> [AIM OF THE TASK]: Please make an exact transcription of the records, keeping the pictures out of it.

> [DATA]:
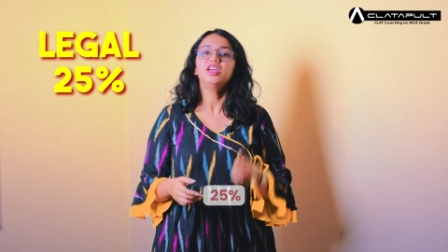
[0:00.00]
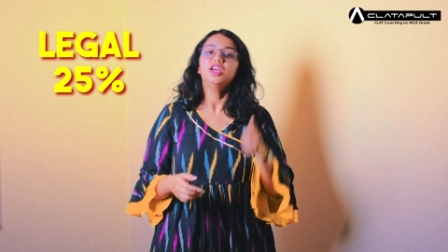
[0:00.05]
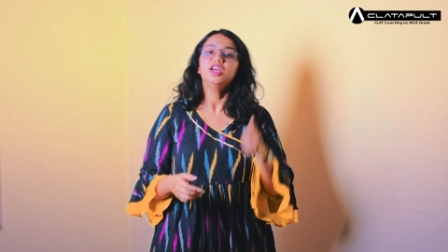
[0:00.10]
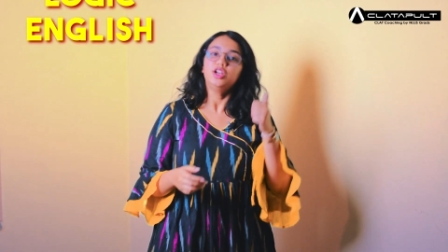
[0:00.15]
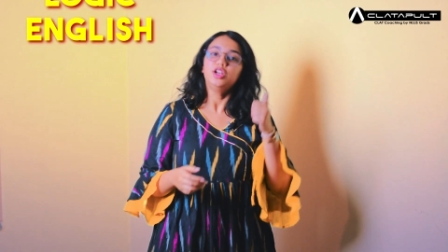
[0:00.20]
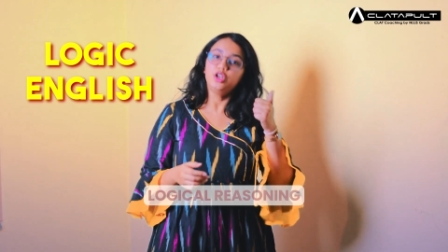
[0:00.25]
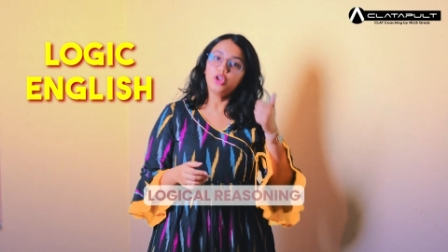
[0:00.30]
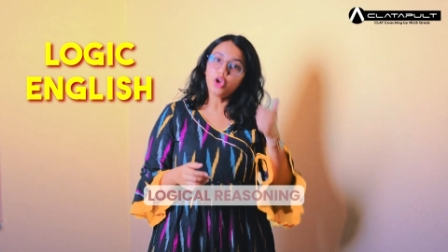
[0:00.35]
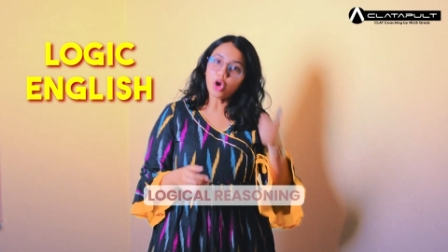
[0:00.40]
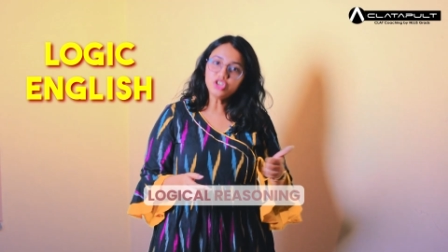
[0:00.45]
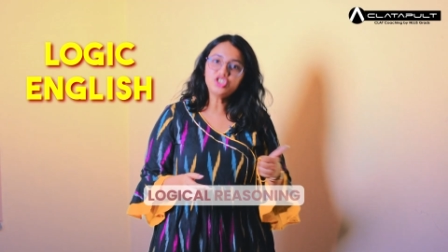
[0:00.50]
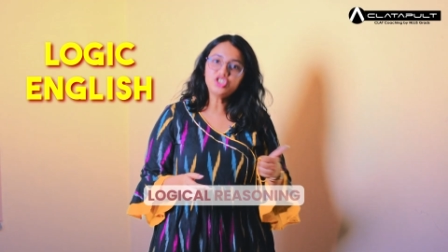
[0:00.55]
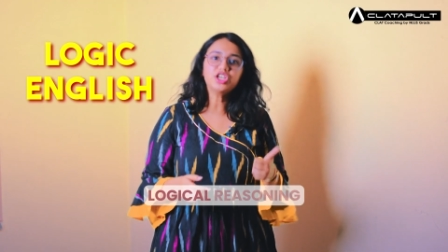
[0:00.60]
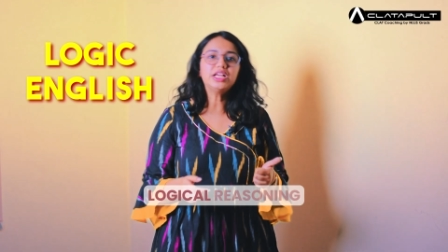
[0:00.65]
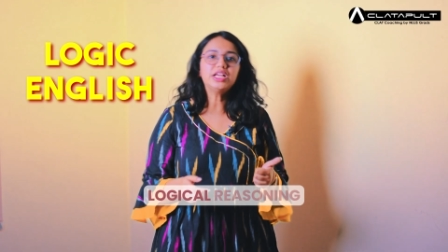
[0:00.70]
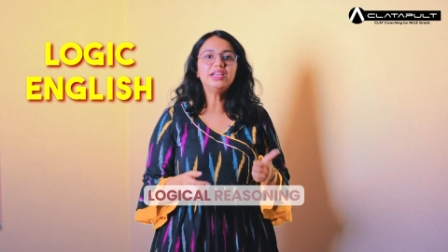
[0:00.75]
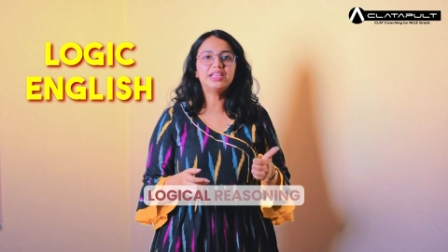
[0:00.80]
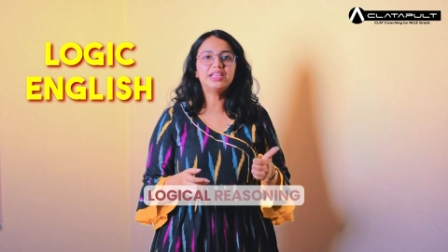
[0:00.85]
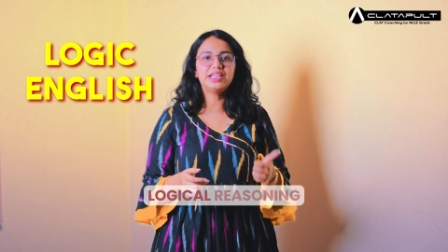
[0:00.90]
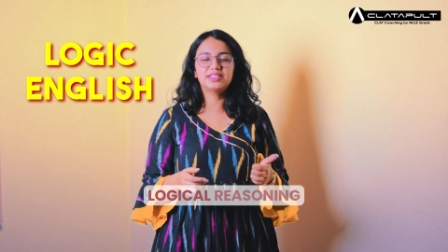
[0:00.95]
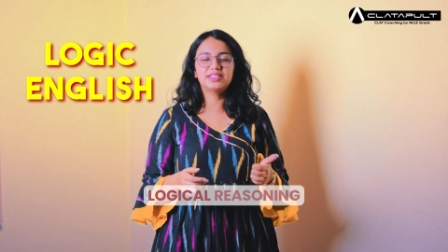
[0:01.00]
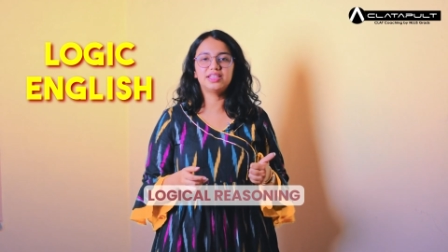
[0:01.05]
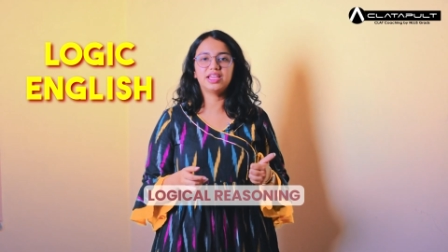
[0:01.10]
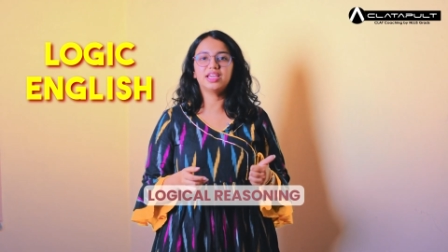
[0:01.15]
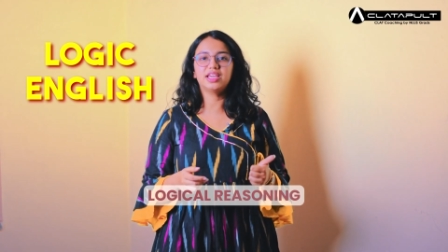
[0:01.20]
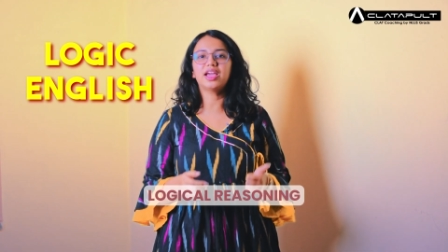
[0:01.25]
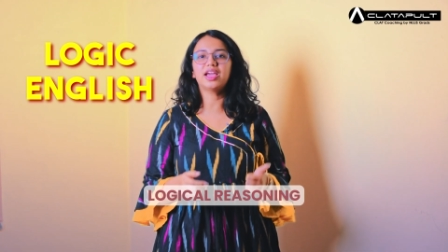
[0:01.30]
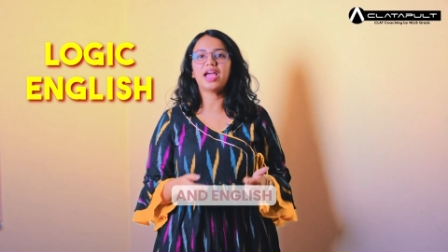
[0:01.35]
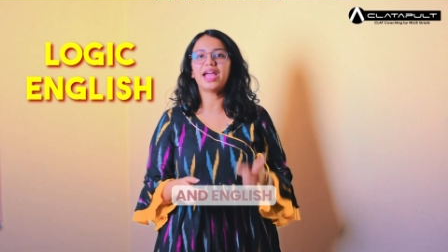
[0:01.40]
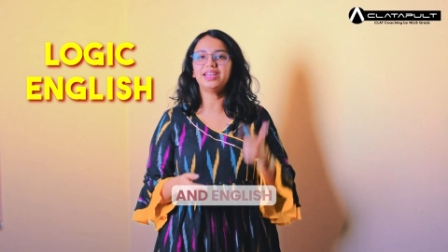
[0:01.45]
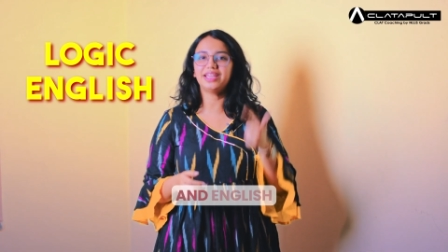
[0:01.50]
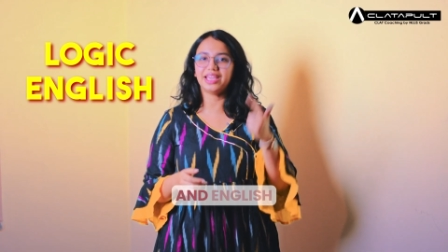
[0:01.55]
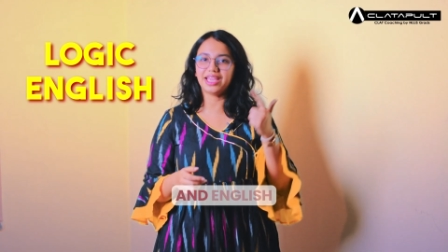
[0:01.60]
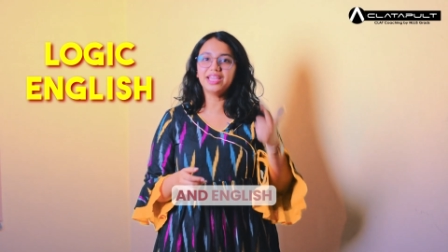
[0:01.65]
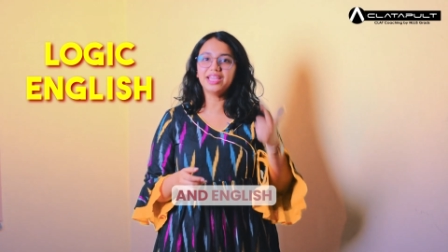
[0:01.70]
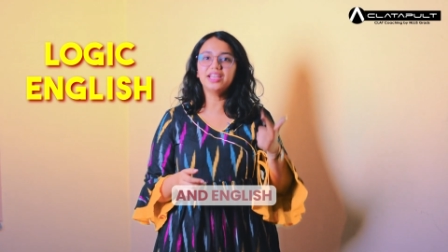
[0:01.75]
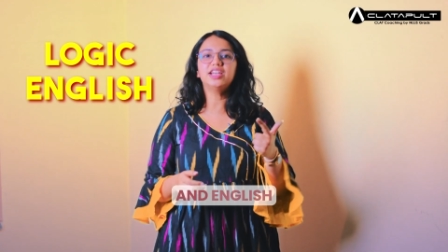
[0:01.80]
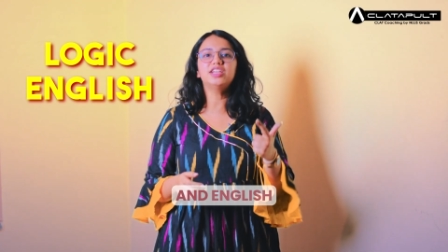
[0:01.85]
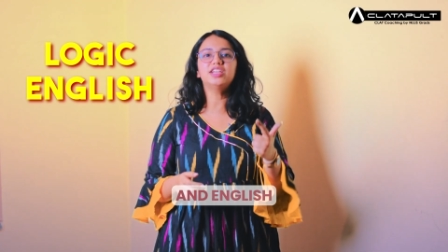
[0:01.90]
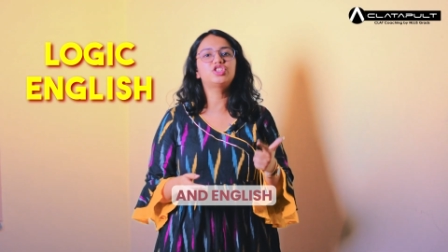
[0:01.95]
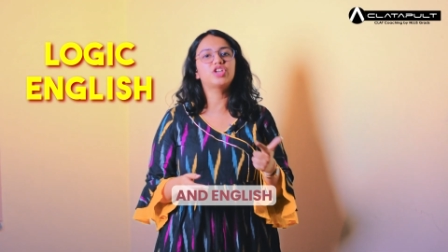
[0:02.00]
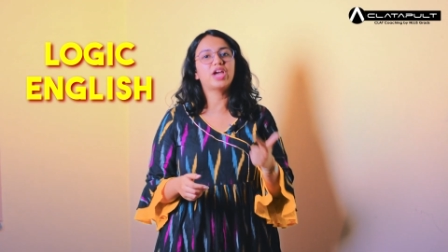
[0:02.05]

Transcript: Logical reasoning and English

> [TASK OUTPUT]:
[0:00.00]
[0:00.05]
[0:00.10]
[0:00.15]
[0:00.20]
[0:00.25]
[0:00.30]
[0:00.35]
[0:00.40]
[0:00.45]
[0:00.50]
[0:00.55]
[0:00.60]
[0:00.65]
[0:00.70]
[0:00.75]
[0:00.80]
[0:00.85]
[0:00.90]
[0:00.95]
[0:01.00]
[0:01.05]
[0:01.10]
[0:01.15]
[0:01.20]
[0:01.25]
[0:01.30]
[0:01.35]
[0:01.40]
[0:01.45]
[0:01.50]
[0:01.55]
[0:01.60]
[0:01.65]
[0:01.70]
[0:01.75]
[0:01.80]
[0:01.85]
[0:01.90]
[0:01.95]
[0:02.00]
[0:02.05]

Transcript: Logical reasoning and English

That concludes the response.